MDAB-UNet: a lightweight and efficient improved UNet architecture for remote sensing image segmentation
摘要
Addressing the need for a trade-off among accuracy, efficiency, and model size in remote sensing image segmentation, we propose MDAB-UNet: an efficient segmentation network incorporating Multiscale Dual Attention and a Soft Attention Bottleneck Convolution. Building upon the VGG-UNet architecture, MDAB-UNet introduces three core improvements: First, a Soft Attention Bottleneck Module (SABM) reduces parameters and computational cost while preserving representational capacity through soft gating and improved gradient flow. Second, a Multi-scale Dual Attention (MSDA) skip connection fuses multi-level features and employs dilated convolutions to expand receptive fields, enhancing detail recovery and contextual perception for objects of varying scales. Finally, the encoder–decoder structure is optimized by incorporating depthwise separable convolutions, unifying convolution counts, adding attention mechanisms, and residual connections, further balancing performance and computational burden.
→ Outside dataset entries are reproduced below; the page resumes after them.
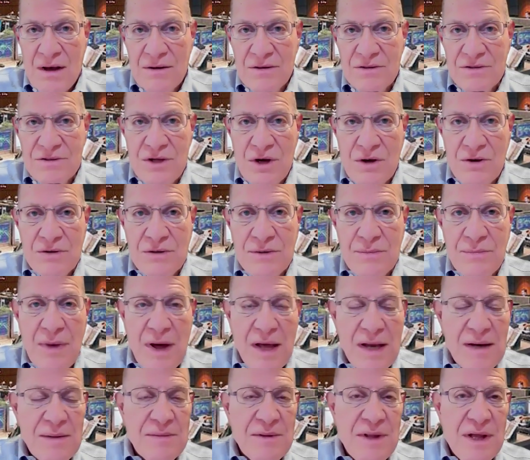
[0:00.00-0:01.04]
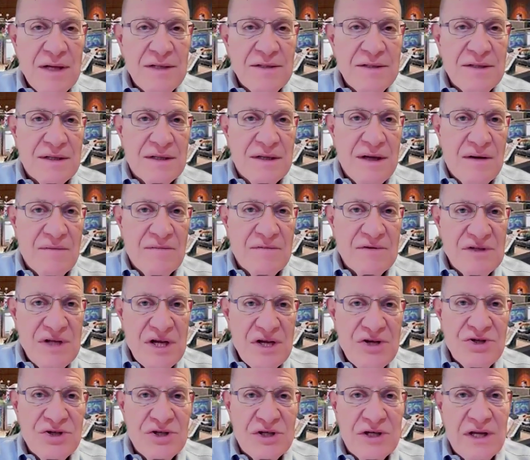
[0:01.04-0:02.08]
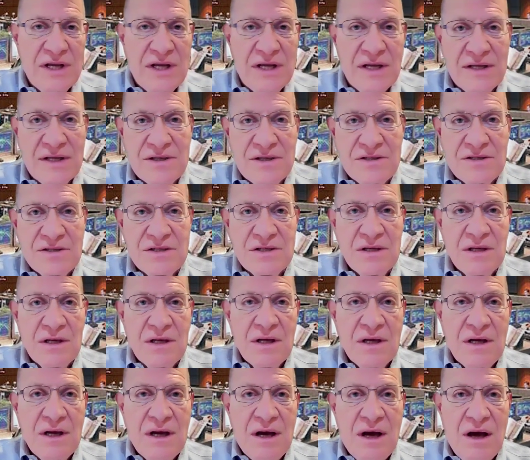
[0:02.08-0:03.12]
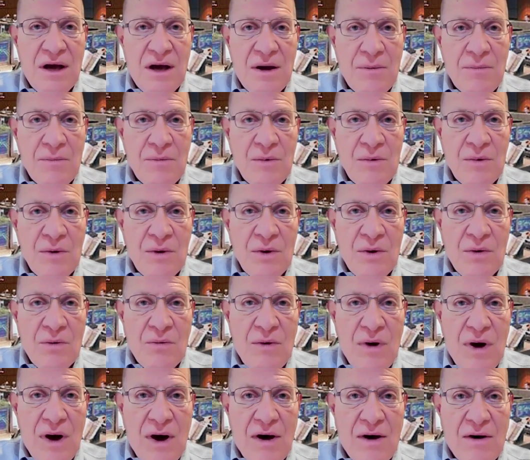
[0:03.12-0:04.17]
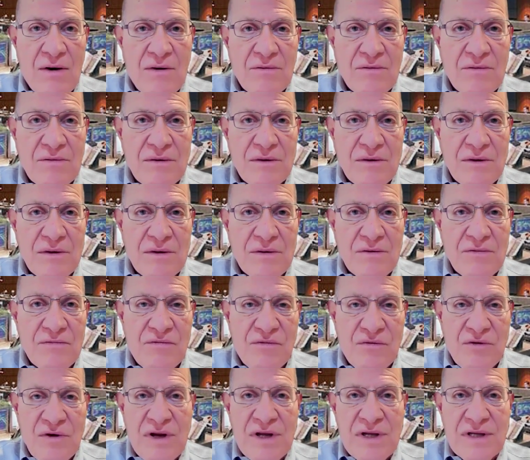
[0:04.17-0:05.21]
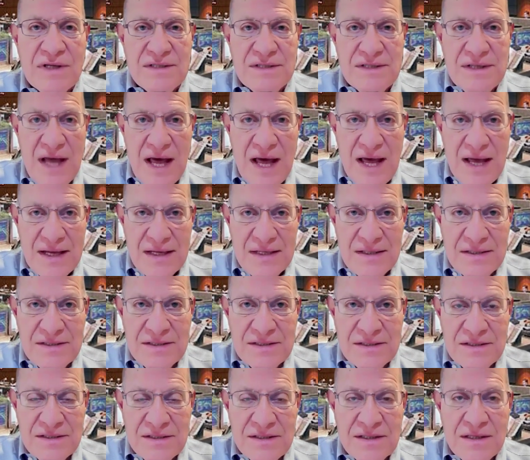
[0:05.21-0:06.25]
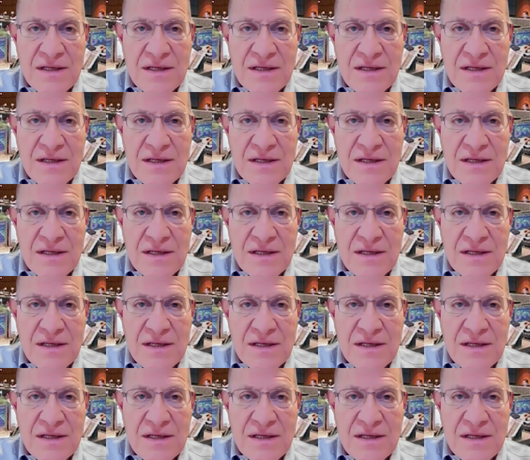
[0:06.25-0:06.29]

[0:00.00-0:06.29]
So the bottom line to the conversation is, while free is nice,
Experiments on two remote sensing datasets, LoveDA and WHDLD, demonstrate that MDAB-UNet achieves 48.36% and 62.21% mIoU, respectively, with 11.64 M parameters and 64.66 G FLOPs. Edge device tests further validate its deployment potential: with TensorRT acceleration, MDAB-UNet achieves real-time inference exceeding 26 FPS on the Jetson AGX Orin platform. Compared to recent lightweight segmentation models, the proposed method offers a favorable trade-off among parameter count, computational complexity, and accuracy, making it suitable for resource-constrained remote sensing applications.